Eye For Film >> Movies >> There Will Be Blood (2007) Film Review
There Will Be Blood
Reviewed by: Angus Wolfe Murray
The most talked about movie amongst the late arrivals at The Award Ceremonies Ball, 2008, doesn’t sit comfortably with a recognisable label. Not unlike Citizen Kane, you might think.
Think again.
Ostensibly it is concerned with the birth pangs of the Californian oil boom in the same way that Giant was for Texas. At the turn of the last century, Daniel Plainview (Daniel Day-Lewis) struck black gold when prospecting for silver, after which he single mindedly acquired land by fair means and foul until he could lay a pipeline to the sea.
Writer/director Paul Thomas Anderson (Magnolia) is less interested in the devious dealings of budding oil magnates than the character of Plainview, an introspective, emotionally damaged loner, who’s history is as blurred as his morality. Are monsters born, or made? In the case of Plainview, he grows ever more irrational as wealth isolates him from human intercourse. He suspects friendship as much as philanthropy. Love is a word; death is a reason. There are no women, only guns and gushers.
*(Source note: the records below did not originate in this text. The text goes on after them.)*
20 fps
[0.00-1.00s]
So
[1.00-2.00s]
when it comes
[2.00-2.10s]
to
As for religion, it is used as a business tool. As for loyalty, it is ignored as an irrelevance.
Anderson deals in originality. That is his currency. Don’t expect anything to resemble something you might have seen before. Even the title is unexpected and, to a certain extent, inappropriate. Apart from Plainview, the supporting cast consists of a child/boy (Dillon Freasier) who goes deaf, a baby-faced evangelist (Paul Dano) with a twin brother who sells land to Plainview to build a church and a drifter (Kevin J O’Connor) who steals the identity of a dead man.
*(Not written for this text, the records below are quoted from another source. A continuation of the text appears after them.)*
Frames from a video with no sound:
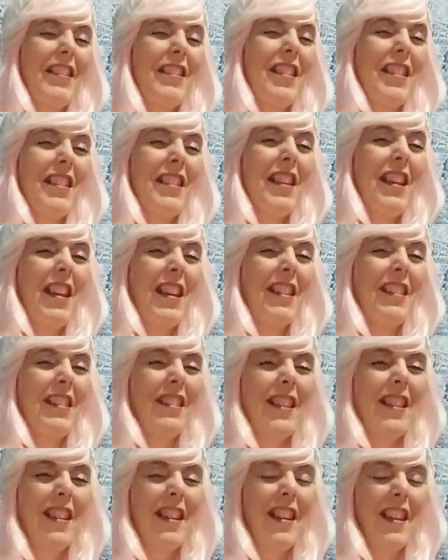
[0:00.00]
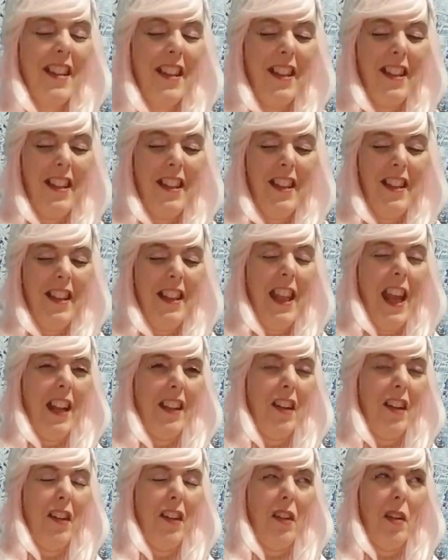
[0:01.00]
Just saying.
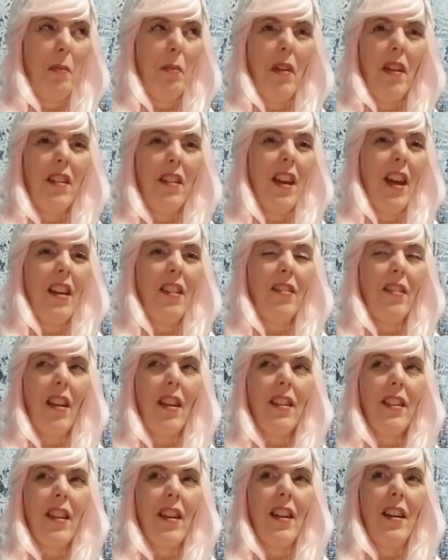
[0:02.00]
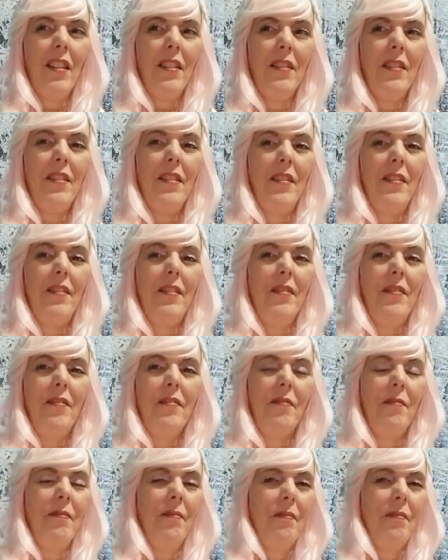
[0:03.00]
Not literally, but yeah, I don't like that.
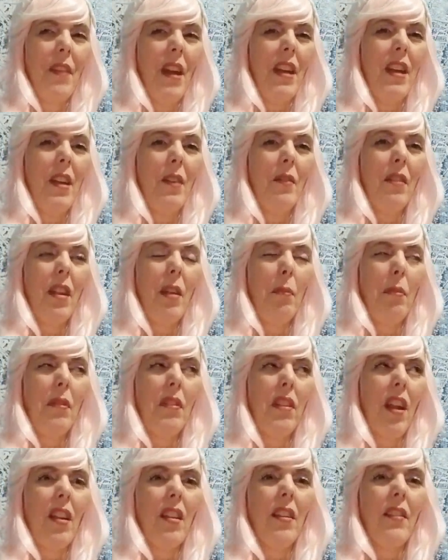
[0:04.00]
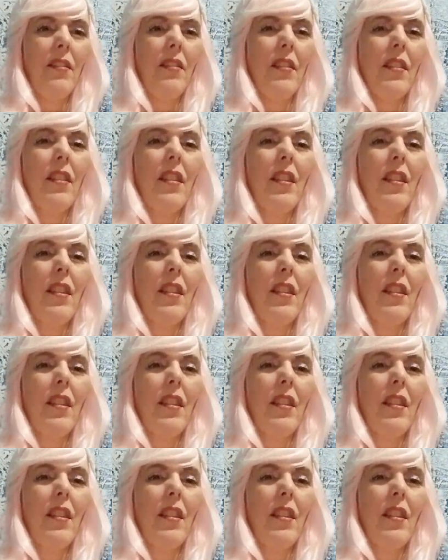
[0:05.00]
I get really protective.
The locations are barren, the wells dark and dangerous. The distance from a lady of leisure in a satin cocktail gown is further than the cedars of Lebanon. California remains hogtied to the traditions of pioneer frontier families, half mad from the love of God and as unsophisticated as a ray of moonlight across a bare timber beam.
The film is disturbing. Plainview’s unpredictability is conveyed with disciplined exactitude by Day-Lewis, who physically dominates the screen, mentally dances with demons, refusing to address the stereotype. It is a performance so deeply embedded in strangeness that it becomes unique.
The fact that Anderson can create and Day-Lewis play a man as ruthless and unfeeling as this, while still retaining an hypnotic fascination, is a triumph of sorts. As for the ending, it will remain forever a mystery and a nonsense.